As it happens, he’s changed.

“It just felt right,” he says over the phone from his home in Toronto. “I finished the record and started thinking about it coming into the world. It was an intuitive decision that it was a different thing. It didn’t feel like a continuation of the last bunch of records.

“Using my own name wasn’t meant to indicate ‘Now I’m alone in the world,’” he adds with a chuckle. 

Indeed, the album’s list of collaborators includes the Weather Station’s Tamara Lindeman, Richard Laviolette and members of Marine Dreams.

“The last record we did as Baby Eagle & the Proud Mothers, Bone Soldiers, was consciously a band record. I was listening to some punk rock I hadn’t listened to in a long time, so it was made and presented as a band project. And honestly, I could see doing that again sometime. Baby Eagle wasn’t necessarily taken out behind the barn and shot.”

On previous records, Lambke says, he would purposefully write simple musical progressions because he became so used to playing with pickup bands that the songs had to be easy for others to learn. Days Of Heaven is quite the opposite: the romantic, philosophical songs are more nuanced and thoughtfully layered, and require finesse and precision by players to get them across properly.

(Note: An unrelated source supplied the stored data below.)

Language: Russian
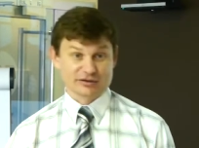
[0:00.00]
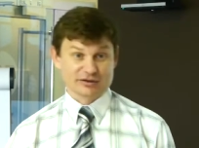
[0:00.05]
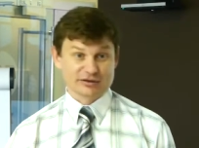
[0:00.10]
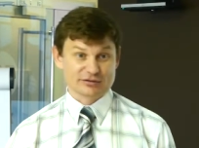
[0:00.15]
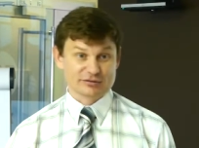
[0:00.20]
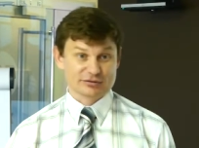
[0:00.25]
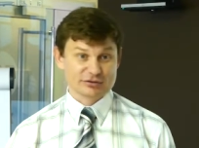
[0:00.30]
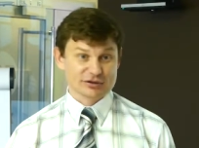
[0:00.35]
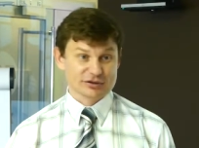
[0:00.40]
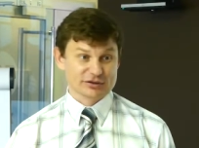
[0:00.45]

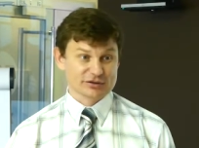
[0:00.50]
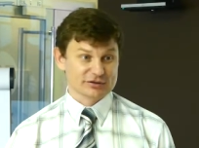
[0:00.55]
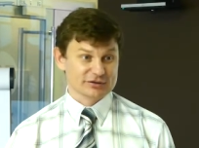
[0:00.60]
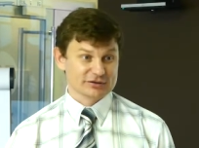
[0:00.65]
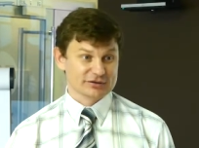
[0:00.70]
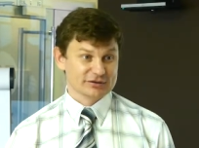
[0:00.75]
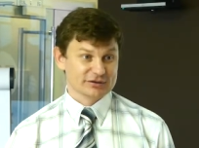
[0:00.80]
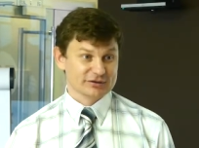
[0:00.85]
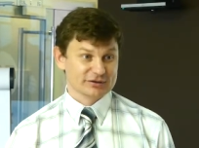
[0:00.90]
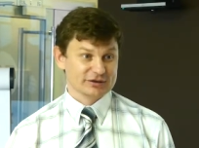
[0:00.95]
носочках,
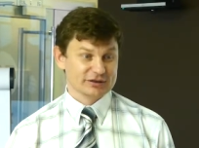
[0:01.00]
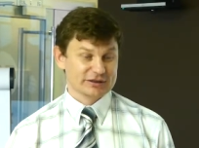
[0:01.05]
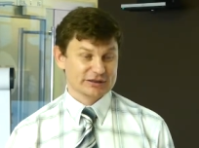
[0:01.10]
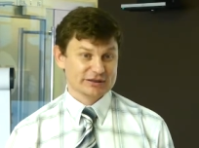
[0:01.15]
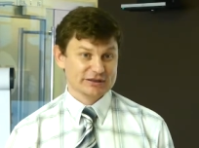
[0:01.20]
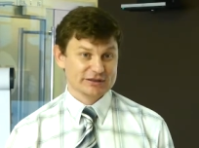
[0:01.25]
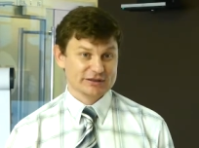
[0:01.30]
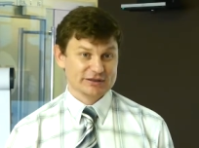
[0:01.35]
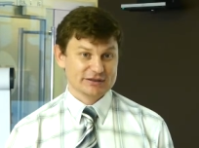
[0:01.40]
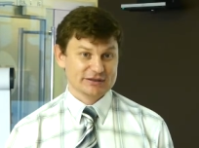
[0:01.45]

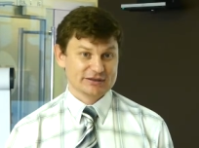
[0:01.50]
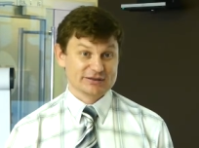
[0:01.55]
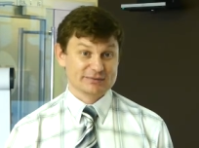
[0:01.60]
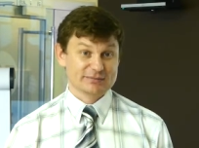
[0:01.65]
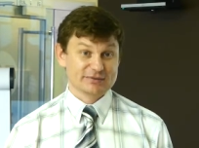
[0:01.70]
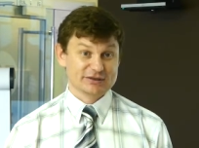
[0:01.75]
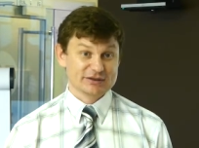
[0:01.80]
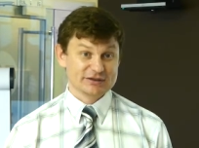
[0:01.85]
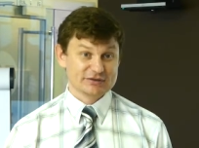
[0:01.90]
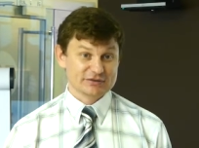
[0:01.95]

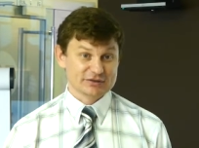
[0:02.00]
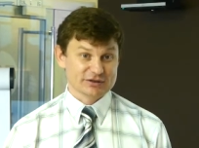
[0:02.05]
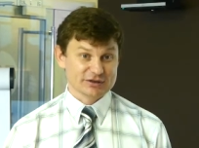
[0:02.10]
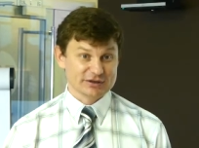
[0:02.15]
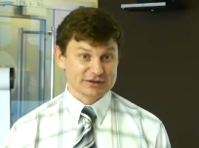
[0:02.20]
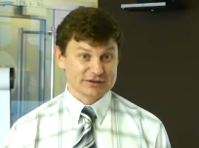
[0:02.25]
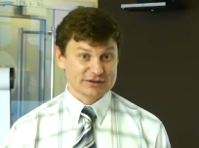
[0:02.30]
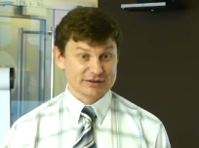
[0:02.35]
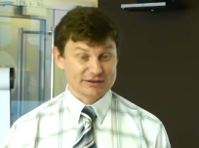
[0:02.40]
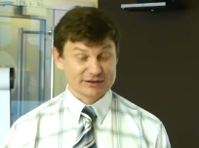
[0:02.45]

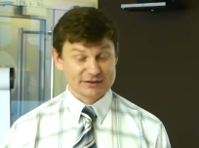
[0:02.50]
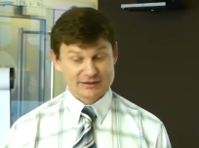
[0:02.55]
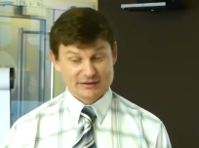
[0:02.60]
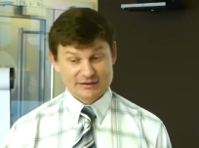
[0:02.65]
замочившаяся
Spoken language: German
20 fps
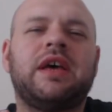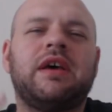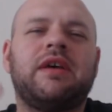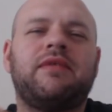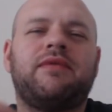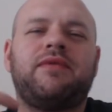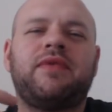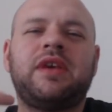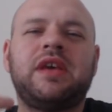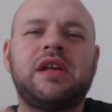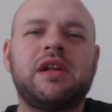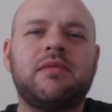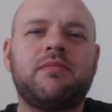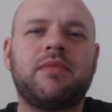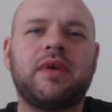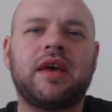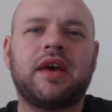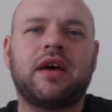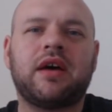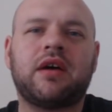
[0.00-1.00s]
viel
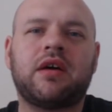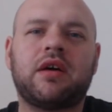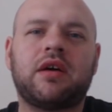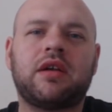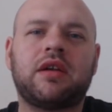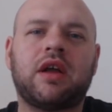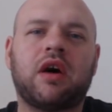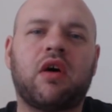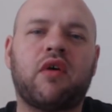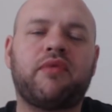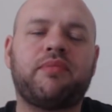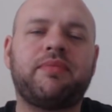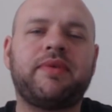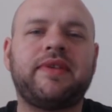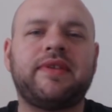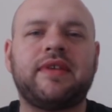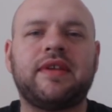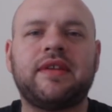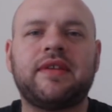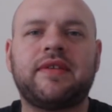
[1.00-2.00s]
mehr darauf
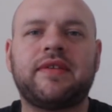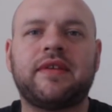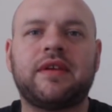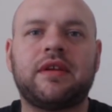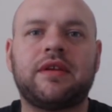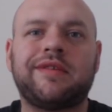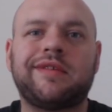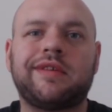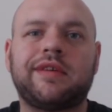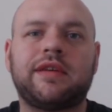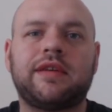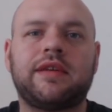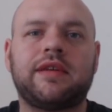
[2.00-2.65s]
besinnt sind,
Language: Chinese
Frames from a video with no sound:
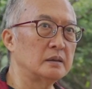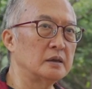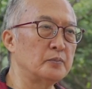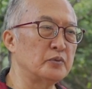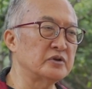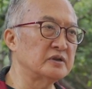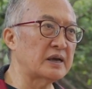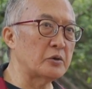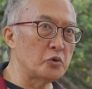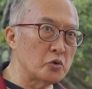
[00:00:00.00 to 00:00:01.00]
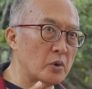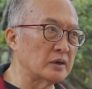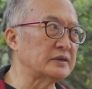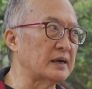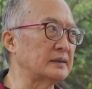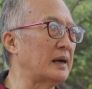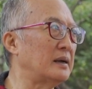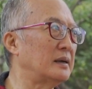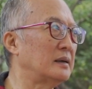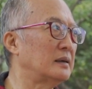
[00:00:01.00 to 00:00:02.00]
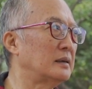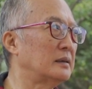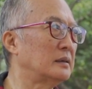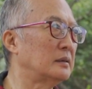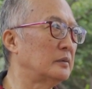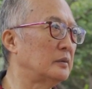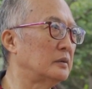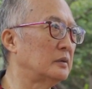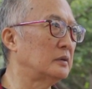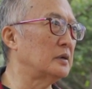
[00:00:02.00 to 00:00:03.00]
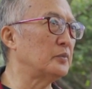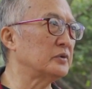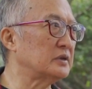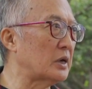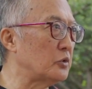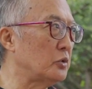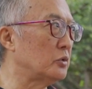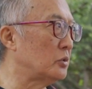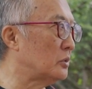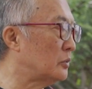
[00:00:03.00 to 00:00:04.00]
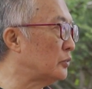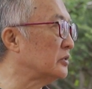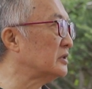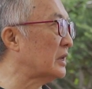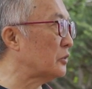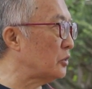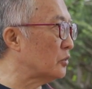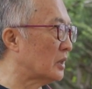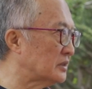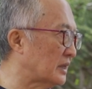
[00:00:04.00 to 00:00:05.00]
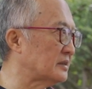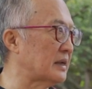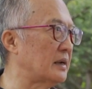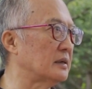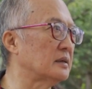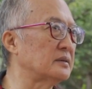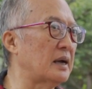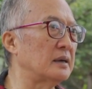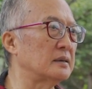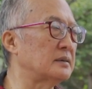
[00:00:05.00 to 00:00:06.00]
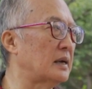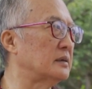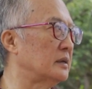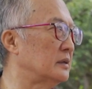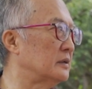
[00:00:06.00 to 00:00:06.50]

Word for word: 那不是在欲望下打，那不是在欲望下杀人，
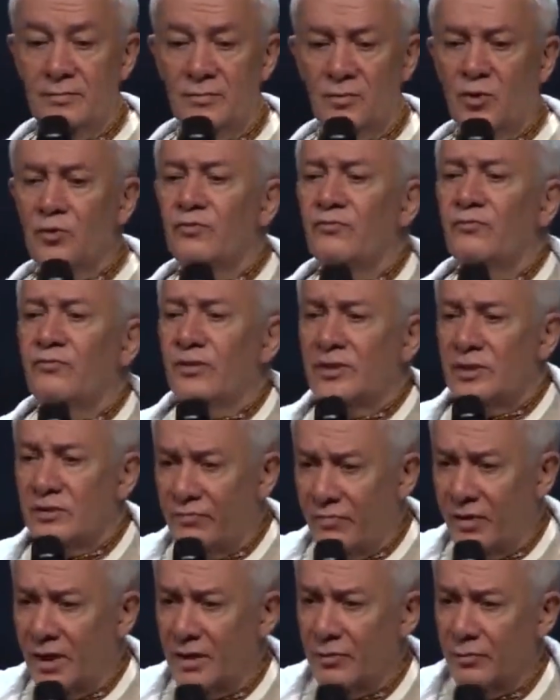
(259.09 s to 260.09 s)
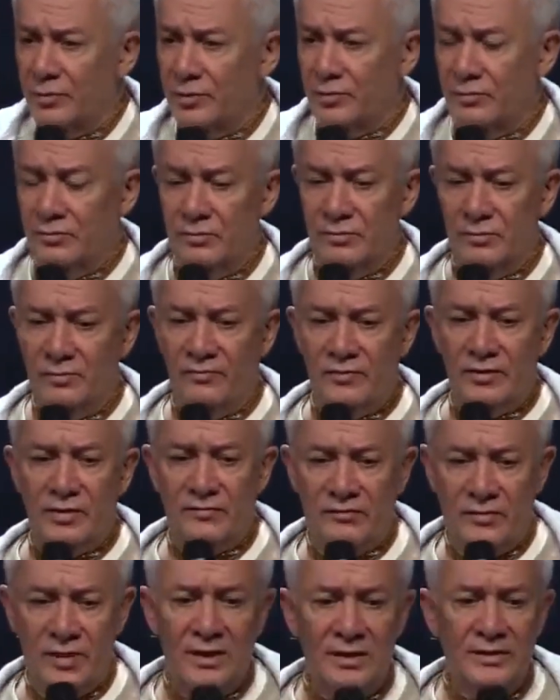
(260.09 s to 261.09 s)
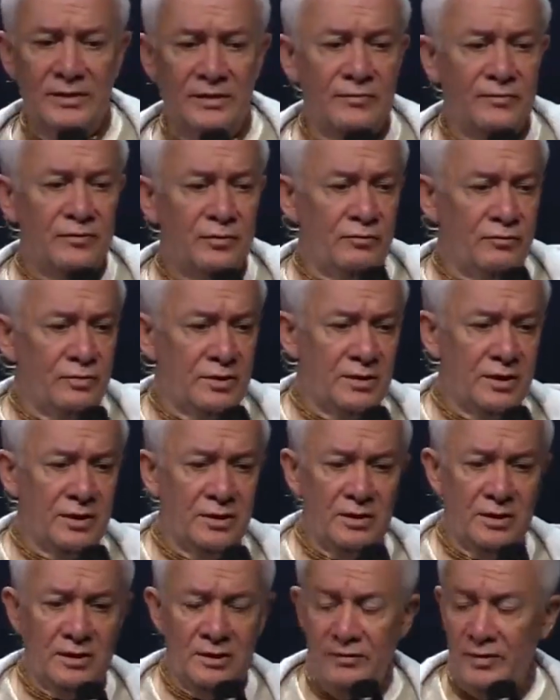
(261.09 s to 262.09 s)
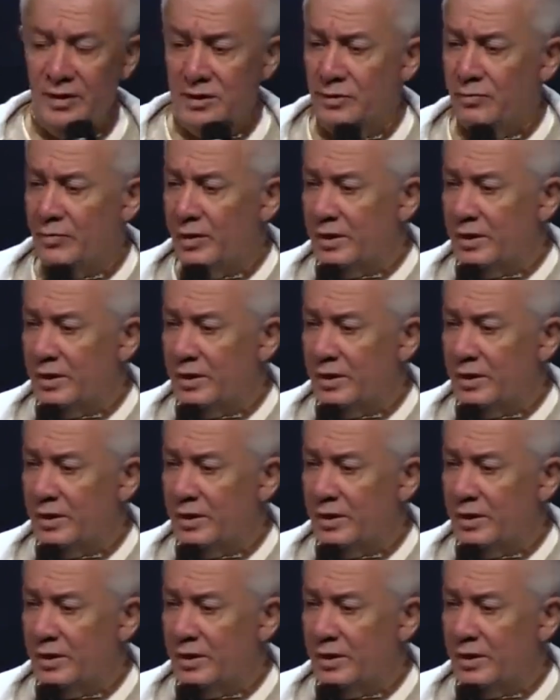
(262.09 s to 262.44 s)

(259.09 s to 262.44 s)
Но он возвал, в общем, воззвал из всего сердца, давайте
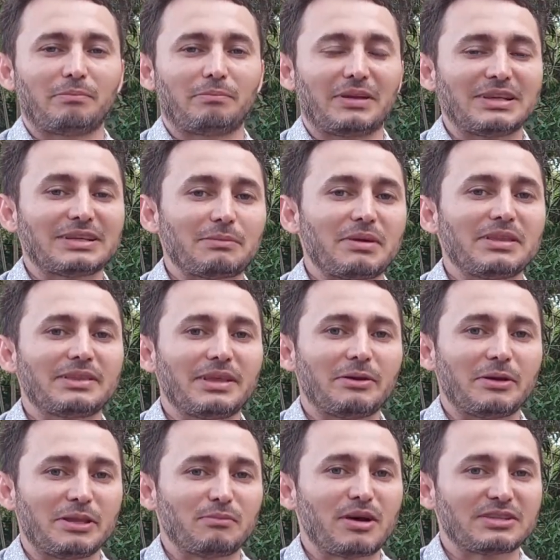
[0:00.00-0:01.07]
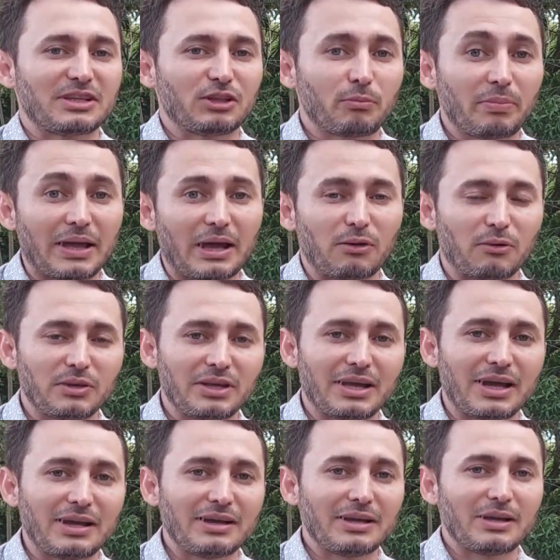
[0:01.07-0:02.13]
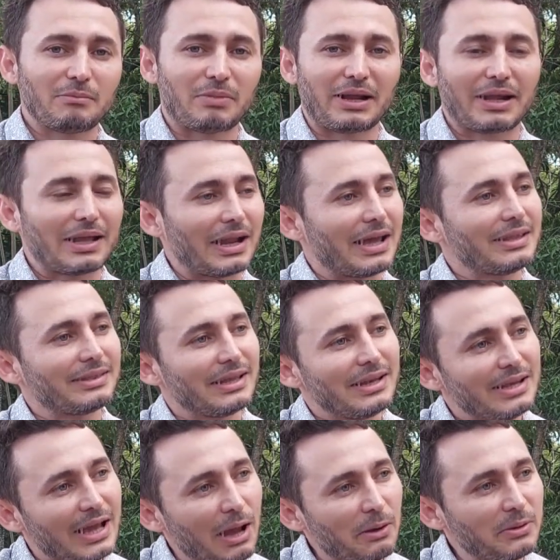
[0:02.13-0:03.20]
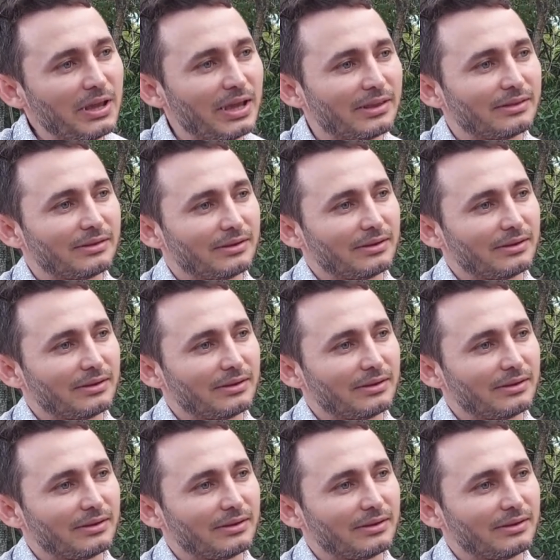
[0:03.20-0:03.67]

precisamente venimos haciendo pedagogía para que la gente elija bien,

“The songs drift between major and minor keys,” he explains. “When you realize you can switch a chord from major to minor within the same song, suddenly the emotional realm becomes more ambivalent and mature and can evoke something less direct.”

Close listening reveals several references to “love” and “God,” but Lambke says the words are deployed strategically.

“One of the things I went for was writing as directly into a feeling or belief as I could, and you reach a point where you bump into something that escapes your language completely,” he says. “I would say ‘love’ and ‘God’ are words you can hang on to empty spaces when you’re relating to things you can’t understand.”